-- RECORDS FOR PROCESSING --
%%
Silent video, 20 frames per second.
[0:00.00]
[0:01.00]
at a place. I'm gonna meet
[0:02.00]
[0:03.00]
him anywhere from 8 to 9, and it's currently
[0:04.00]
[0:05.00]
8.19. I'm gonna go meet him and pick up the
%%
%%
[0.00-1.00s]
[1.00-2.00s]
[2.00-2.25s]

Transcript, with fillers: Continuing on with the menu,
%%
-- WHAT IS EXPECTED --
Copy the lines above exactly. Start with the line containing "[0.00-1.00s]", end with the line containing "Transcript, with fillers: Continuing", and include both.

-- FINAL ANSWER --
[0.00-1.00s]
[1.00-2.00s]
[2.00-2.25s]

Transcript, with fillers: Continuing on with the menu,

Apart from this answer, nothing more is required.